◆ Task to complete ◆
Quote the records below in full, exactly as given, with the images taken out.

◆ Given data ◆
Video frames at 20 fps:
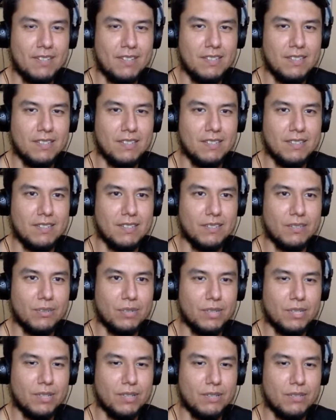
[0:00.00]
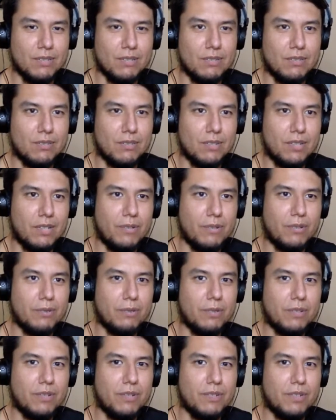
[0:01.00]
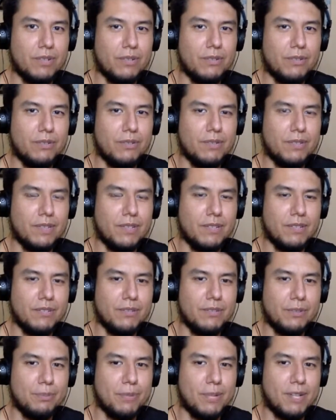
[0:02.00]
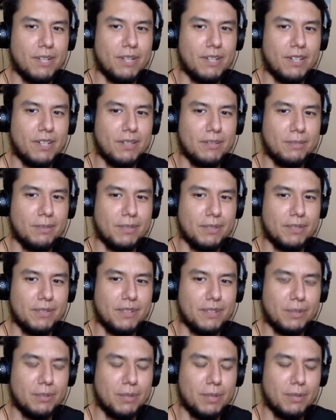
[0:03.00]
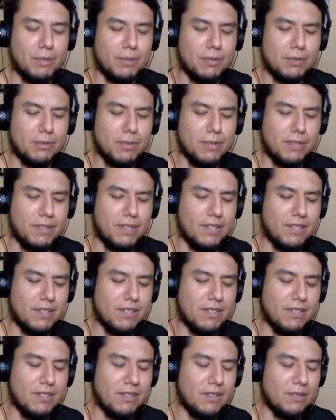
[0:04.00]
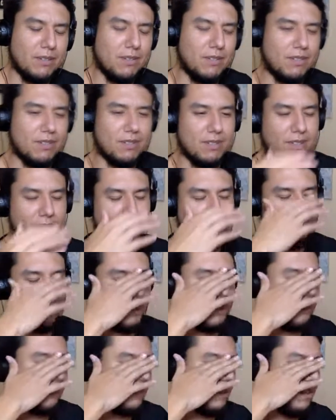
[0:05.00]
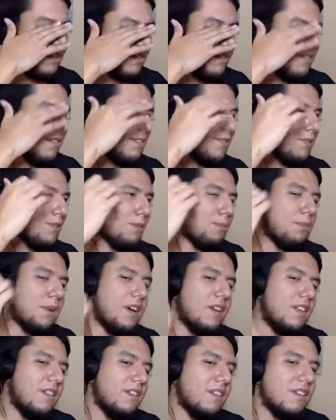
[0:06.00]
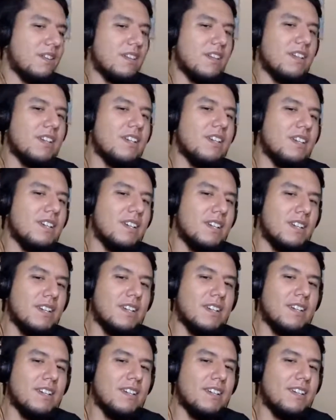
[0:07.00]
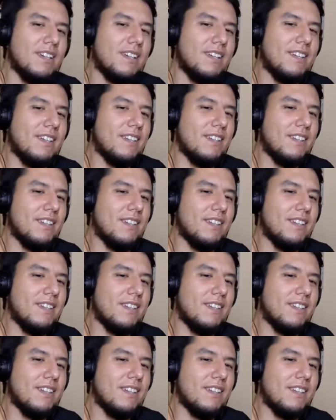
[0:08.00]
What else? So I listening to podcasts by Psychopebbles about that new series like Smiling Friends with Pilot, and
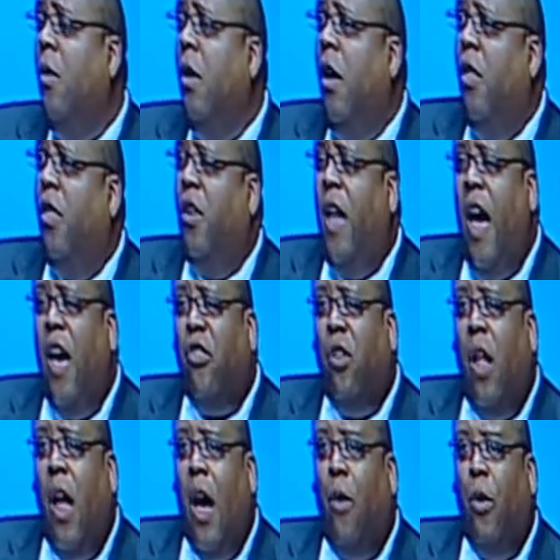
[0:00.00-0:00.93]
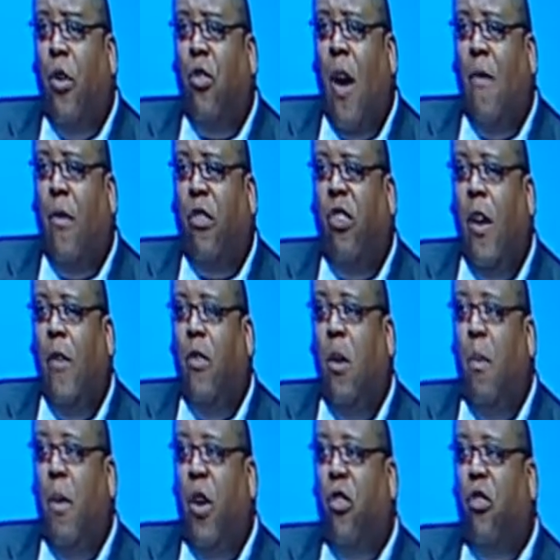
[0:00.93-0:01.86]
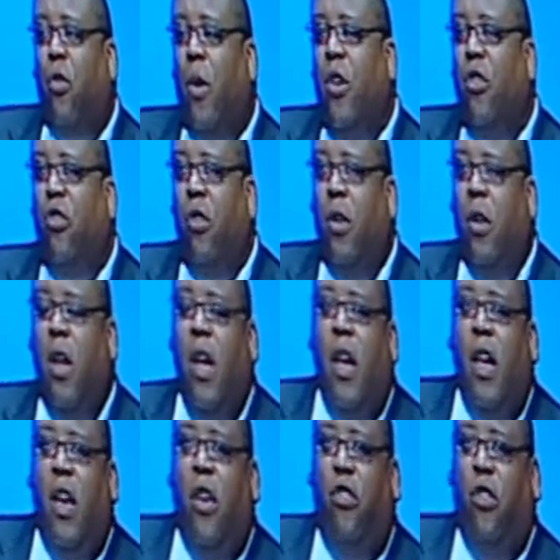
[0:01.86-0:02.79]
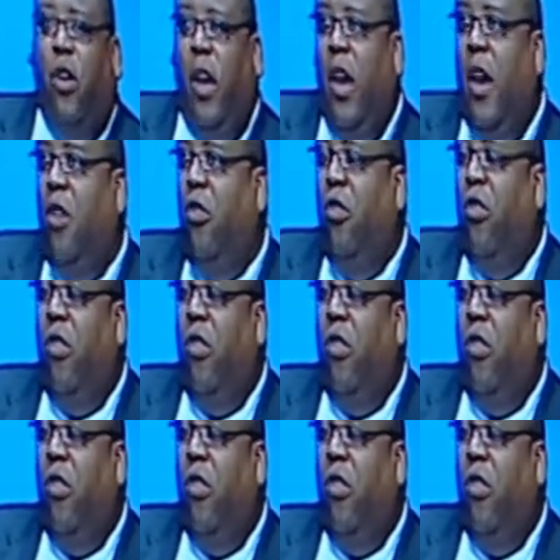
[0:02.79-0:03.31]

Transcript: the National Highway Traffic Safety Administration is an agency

◆ Output of the task ◆
Video frames at 20 fps:
[0:00.00]
[0:01.00]
[0:02.00]
[0:03.00]
[0:04.00]
[0:05.00]
[0:06.00]
[0:07.00]
[0:08.00]
What else? So I listening to podcasts by Psychopebbles about that new series like Smiling Friends with Pilot, and
[0:00.00-0:00.93]
[0:00.93-0:01.86]
[0:01.86-0:02.79]
[0:02.79-0:03.31]

Transcript: the National Highway Traffic Safety Administration is an agency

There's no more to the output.